• **WHAT YOU SHOULD DO**: Copy the lines below exactly, starting with the first and finishing with the one holding "[00:01:10.86]"; do not copy the pictures.
*** Opening of DATA FOR THE TASK ***
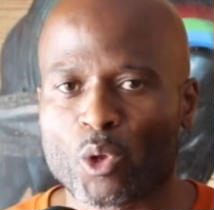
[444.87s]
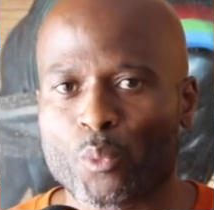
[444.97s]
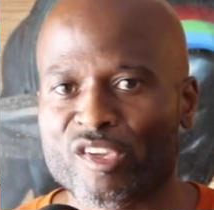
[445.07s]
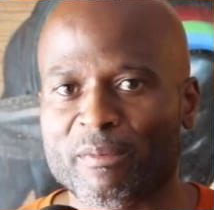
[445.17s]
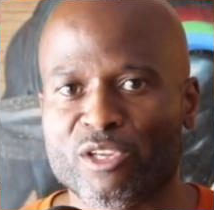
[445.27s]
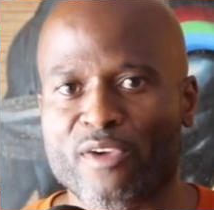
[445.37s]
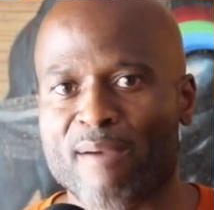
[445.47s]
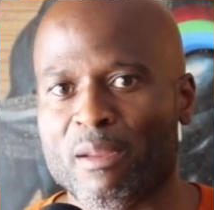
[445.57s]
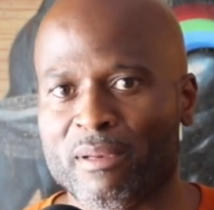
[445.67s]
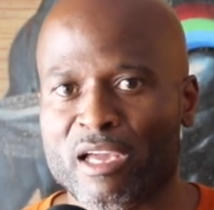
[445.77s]
We should be
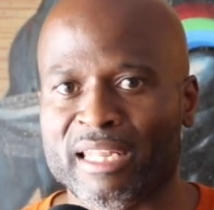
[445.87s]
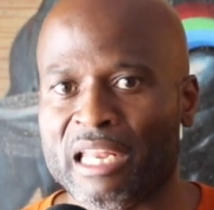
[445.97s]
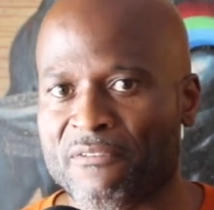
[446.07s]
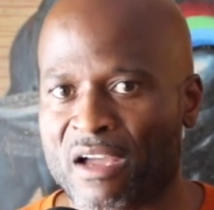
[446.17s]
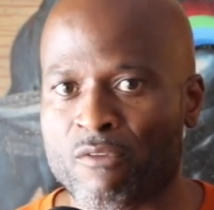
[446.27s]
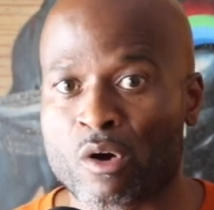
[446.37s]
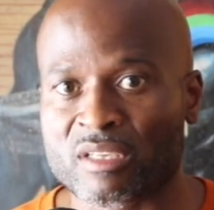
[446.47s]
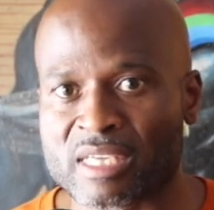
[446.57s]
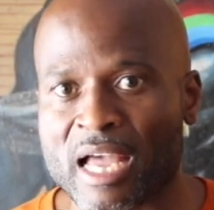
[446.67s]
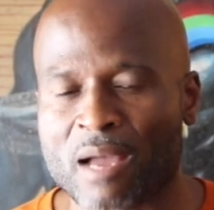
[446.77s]
traveling up and down 95 all
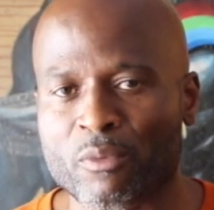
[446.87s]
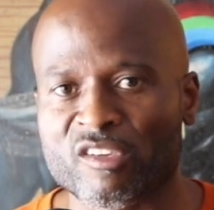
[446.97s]
the time.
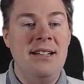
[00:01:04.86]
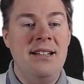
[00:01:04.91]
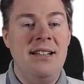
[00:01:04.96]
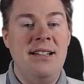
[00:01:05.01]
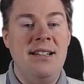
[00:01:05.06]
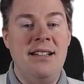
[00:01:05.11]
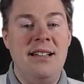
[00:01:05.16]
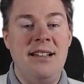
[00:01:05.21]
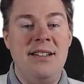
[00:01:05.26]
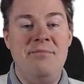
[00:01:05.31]

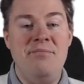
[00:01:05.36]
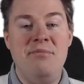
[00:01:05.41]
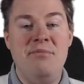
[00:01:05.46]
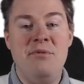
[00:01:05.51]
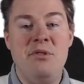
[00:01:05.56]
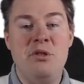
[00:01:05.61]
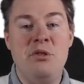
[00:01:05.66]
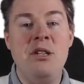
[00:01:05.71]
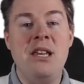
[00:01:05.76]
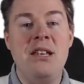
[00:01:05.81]
to
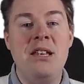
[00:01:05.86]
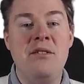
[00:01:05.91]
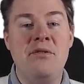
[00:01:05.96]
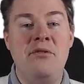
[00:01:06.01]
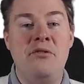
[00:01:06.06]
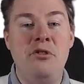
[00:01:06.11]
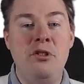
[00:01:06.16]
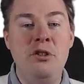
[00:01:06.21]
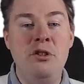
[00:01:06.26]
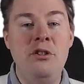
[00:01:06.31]
get
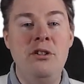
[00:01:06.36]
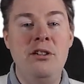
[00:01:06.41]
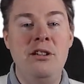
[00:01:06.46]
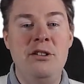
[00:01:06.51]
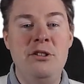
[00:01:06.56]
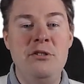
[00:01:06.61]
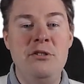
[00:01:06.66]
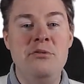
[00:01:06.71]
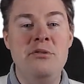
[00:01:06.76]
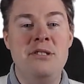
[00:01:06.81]
full
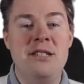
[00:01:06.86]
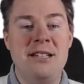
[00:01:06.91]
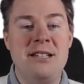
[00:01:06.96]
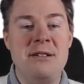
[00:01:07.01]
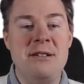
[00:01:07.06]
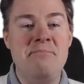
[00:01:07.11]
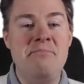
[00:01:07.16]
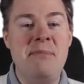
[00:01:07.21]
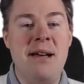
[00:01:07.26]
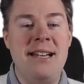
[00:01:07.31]
usage
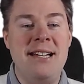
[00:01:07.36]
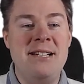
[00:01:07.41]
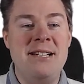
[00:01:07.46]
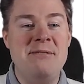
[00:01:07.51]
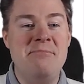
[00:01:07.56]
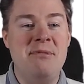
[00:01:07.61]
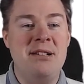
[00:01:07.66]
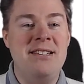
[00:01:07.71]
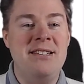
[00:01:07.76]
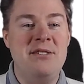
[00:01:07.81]
and
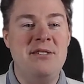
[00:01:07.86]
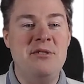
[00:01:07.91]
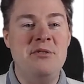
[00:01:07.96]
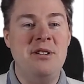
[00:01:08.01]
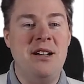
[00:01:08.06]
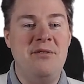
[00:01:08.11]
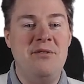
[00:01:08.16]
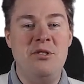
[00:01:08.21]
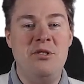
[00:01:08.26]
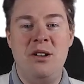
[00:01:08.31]
management, you
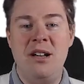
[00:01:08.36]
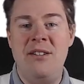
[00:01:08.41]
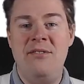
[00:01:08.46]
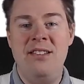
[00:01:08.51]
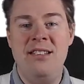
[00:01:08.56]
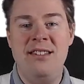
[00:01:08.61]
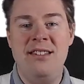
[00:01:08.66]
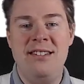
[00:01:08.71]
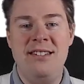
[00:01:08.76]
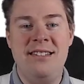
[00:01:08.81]
have to have
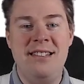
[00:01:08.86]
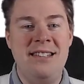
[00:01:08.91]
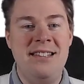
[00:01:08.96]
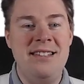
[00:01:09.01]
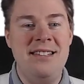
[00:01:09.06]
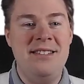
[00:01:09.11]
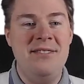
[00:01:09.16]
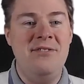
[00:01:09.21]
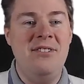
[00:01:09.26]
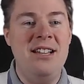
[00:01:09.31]
it
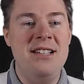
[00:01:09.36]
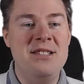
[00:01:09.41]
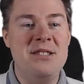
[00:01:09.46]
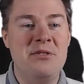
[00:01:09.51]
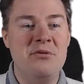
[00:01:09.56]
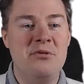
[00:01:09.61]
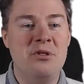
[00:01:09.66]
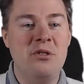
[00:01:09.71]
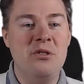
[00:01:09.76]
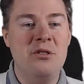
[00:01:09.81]
device
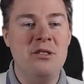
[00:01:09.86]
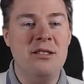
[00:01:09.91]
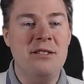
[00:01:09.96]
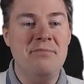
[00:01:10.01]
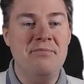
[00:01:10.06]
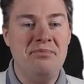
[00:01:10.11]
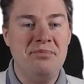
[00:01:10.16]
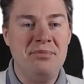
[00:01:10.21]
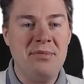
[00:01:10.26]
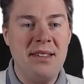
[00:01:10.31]
enrolled
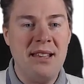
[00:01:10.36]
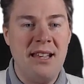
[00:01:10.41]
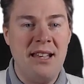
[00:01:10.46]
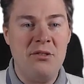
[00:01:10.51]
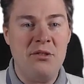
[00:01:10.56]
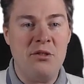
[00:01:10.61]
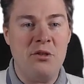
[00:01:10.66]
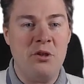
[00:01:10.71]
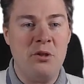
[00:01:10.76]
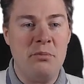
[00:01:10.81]

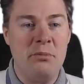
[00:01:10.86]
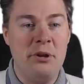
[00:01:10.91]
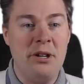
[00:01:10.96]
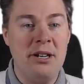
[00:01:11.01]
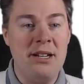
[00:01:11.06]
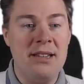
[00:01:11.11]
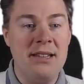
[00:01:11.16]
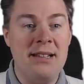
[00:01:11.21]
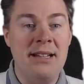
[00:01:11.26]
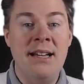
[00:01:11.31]
and
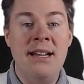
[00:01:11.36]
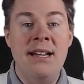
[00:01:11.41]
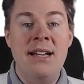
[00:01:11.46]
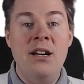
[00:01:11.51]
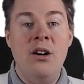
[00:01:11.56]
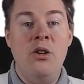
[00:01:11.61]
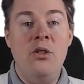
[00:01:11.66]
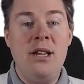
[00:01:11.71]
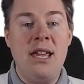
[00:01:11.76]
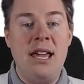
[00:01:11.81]
corporate.
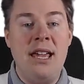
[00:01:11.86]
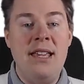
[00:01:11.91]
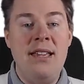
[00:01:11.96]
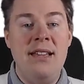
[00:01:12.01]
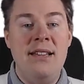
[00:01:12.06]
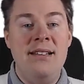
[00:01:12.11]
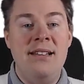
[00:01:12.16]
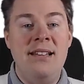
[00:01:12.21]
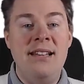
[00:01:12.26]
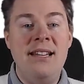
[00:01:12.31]

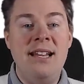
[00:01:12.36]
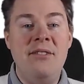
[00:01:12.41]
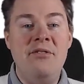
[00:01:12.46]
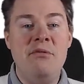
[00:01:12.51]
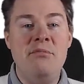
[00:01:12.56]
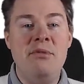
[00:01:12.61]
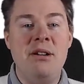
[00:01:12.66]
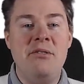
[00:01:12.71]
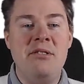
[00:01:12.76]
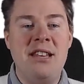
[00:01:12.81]
Okay, enough
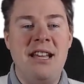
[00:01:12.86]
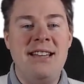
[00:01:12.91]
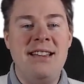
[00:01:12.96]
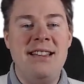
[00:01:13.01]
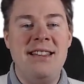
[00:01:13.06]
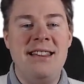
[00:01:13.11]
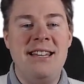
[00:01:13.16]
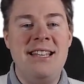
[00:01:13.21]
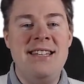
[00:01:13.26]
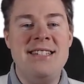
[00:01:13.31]
about
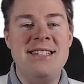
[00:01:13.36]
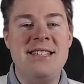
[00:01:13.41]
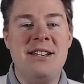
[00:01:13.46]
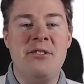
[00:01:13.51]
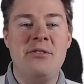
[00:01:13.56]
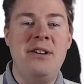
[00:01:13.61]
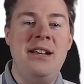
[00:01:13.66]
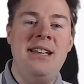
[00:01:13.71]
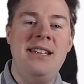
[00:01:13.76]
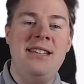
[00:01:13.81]
that. Let's
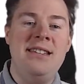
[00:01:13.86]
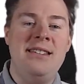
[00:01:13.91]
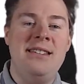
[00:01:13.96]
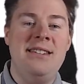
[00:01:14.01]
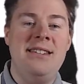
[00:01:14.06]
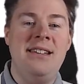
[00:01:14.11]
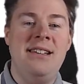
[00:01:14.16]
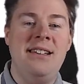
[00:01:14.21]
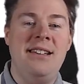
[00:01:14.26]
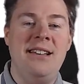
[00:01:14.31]

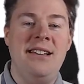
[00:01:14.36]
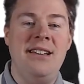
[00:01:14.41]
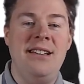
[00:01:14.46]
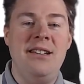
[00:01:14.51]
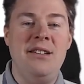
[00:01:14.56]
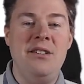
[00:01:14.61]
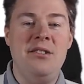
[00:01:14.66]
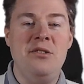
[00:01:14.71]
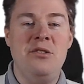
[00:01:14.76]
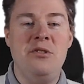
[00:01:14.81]
create
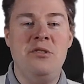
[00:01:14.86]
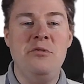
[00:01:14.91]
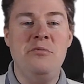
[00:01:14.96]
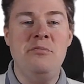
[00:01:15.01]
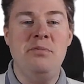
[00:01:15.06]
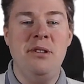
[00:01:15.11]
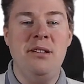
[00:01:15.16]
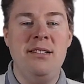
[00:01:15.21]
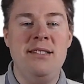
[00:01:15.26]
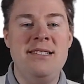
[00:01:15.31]

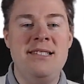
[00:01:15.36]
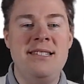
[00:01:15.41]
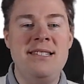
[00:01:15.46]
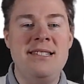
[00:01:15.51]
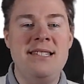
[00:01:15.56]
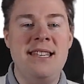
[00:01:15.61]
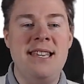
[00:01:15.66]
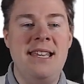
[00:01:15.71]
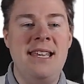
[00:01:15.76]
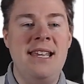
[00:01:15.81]
two
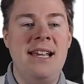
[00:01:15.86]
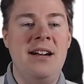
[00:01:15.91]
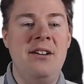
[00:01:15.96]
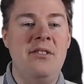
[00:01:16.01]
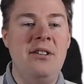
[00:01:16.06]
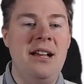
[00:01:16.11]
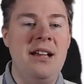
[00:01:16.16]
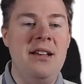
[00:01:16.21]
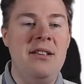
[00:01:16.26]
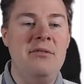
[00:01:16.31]
policies
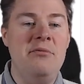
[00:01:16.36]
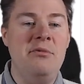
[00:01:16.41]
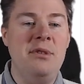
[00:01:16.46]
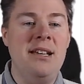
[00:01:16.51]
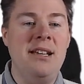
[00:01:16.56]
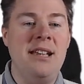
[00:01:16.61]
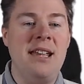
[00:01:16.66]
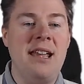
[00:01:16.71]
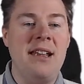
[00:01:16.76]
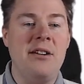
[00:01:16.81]
here, and
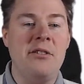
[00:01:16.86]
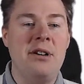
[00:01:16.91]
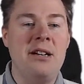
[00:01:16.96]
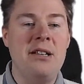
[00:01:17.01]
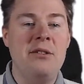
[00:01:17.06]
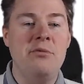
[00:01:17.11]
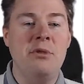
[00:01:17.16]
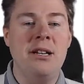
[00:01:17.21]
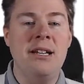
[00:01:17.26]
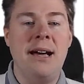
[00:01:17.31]
we can
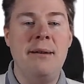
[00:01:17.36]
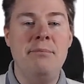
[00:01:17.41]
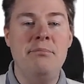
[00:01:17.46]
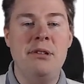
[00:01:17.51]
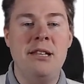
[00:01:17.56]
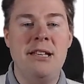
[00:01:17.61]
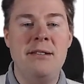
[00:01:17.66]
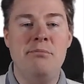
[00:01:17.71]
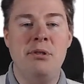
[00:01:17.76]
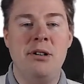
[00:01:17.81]
create one
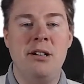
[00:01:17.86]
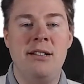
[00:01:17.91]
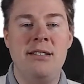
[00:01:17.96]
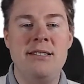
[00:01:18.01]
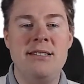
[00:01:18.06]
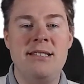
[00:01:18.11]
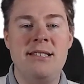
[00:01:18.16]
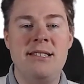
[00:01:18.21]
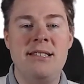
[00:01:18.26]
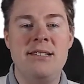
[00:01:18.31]
update
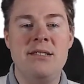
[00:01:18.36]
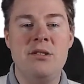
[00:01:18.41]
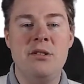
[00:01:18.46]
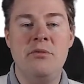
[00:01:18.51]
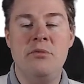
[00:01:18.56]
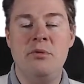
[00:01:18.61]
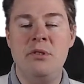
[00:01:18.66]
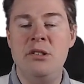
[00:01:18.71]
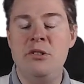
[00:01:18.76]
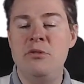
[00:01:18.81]
policy. So
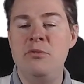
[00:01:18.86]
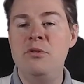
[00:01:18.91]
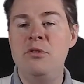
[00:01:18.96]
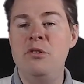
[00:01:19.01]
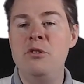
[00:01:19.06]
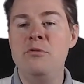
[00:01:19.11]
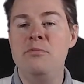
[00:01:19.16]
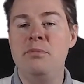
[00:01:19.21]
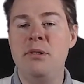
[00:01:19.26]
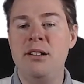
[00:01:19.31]
if we do
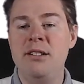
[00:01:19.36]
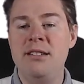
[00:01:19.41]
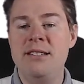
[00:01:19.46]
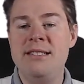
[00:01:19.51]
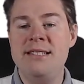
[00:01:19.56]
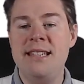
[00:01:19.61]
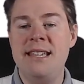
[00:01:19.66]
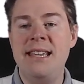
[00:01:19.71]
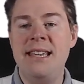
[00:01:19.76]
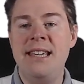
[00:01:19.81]
new
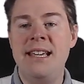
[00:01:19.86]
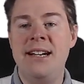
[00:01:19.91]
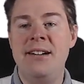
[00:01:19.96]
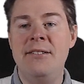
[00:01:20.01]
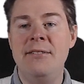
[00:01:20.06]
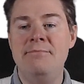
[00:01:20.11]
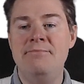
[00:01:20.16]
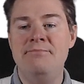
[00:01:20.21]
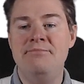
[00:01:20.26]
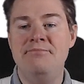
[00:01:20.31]
policy here,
*** Close of DATA FOR THE TASK ***
• **RESULT OF THE TASK**:
[444.87s]
[444.97s]
[445.07s]
[445.17s]
[445.27s]
[445.37s]
[445.47s]
[445.57s]
[445.67s]
[445.77s]
We should be
[445.87s]
[445.97s]
[446.07s]
[446.17s]
[446.27s]
[446.37s]
[446.47s]
[446.57s]
[446.67s]
[446.77s]
traveling up and down 95 all
[446.87s]
[446.97s]
the time.
[00:01:04.86]
[00:01:04.91]
[00:01:04.96]
[00:01:05.01]
[00:01:05.06]
[00:01:05.11]
[00:01:05.16]
[00:01:05.21]
[00:01:05.26]
[00:01:05.31]

[00:01:05.36]
[00:01:05.41]
[00:01:05.46]
[00:01:05.51]
[00:01:05.56]
[00:01:05.61]
[00:01:05.66]
[00:01:05.71]
[00:01:05.76]
[00:01:05.81]
to
[00:01:05.86]
[00:01:05.91]
[00:01:05.96]
[00:01:06.01]
[00:01:06.06]
[00:01:06.11]
[00:01:06.16]
[00:01:06.21]
[00:01:06.26]
[00:01:06.31]
get
[00:01:06.36]
[00:01:06.41]
[00:01:06.46]
[00:01:06.51]
[00:01:06.56]
[00:01:06.61]
[00:01:06.66]
[00:01:06.71]
[00:01:06.76]
[00:01:06.81]
full
[00:01:06.86]
[00:01:06.91]
[00:01:06.96]
[00:01:07.01]
[00:01:07.06]
[00:01:07.11]
[00:01:07.16]
[00:01:07.21]
[00:01:07.26]
[00:01:07.31]
usage
[00:01:07.36]
[00:01:07.41]
[00:01:07.46]
[00:01:07.51]
[00:01:07.56]
[00:01:07.61]
[00:01:07.66]
[00:01:07.71]
[00:01:07.76]
[00:01:07.81]
and
[00:01:07.86]
[00:01:07.91]
[00:01:07.96]
[00:01:08.01]
[00:01:08.06]
[00:01:08.11]
[00:01:08.16]
[00:01:08.21]
[00:01:08.26]
[00:01:08.31]
management, you
[00:01:08.36]
[00:01:08.41]
[00:01:08.46]
[00:01:08.51]
[00:01:08.56]
[00:01:08.61]
[00:01:08.66]
[00:01:08.71]
[00:01:08.76]
[00:01:08.81]
have to have
[00:01:08.86]
[00:01:08.91]
[00:01:08.96]
[00:01:09.01]
[00:01:09.06]
[00:01:09.11]
[00:01:09.16]
[00:01:09.21]
[00:01:09.26]
[00:01:09.31]
it
[00:01:09.36]
[00:01:09.41]
[00:01:09.46]
[00:01:09.51]
[00:01:09.56]
[00:01:09.61]
[00:01:09.66]
[00:01:09.71]
[00:01:09.76]
[00:01:09.81]
device
[00:01:09.86]
[00:01:09.91]
[00:01:09.96]
[00:01:10.01]
[00:01:10.06]
[00:01:10.11]
[00:01:10.16]
[00:01:10.21]
[00:01:10.26]
[00:01:10.31]
enrolled
[00:01:10.36]
[00:01:10.41]
[00:01:10.46]
[00:01:10.51]
[00:01:10.56]
[00:01:10.61]
[00:01:10.66]
[00:01:10.71]
[00:01:10.76]
[00:01:10.81]

[00:01:10.86]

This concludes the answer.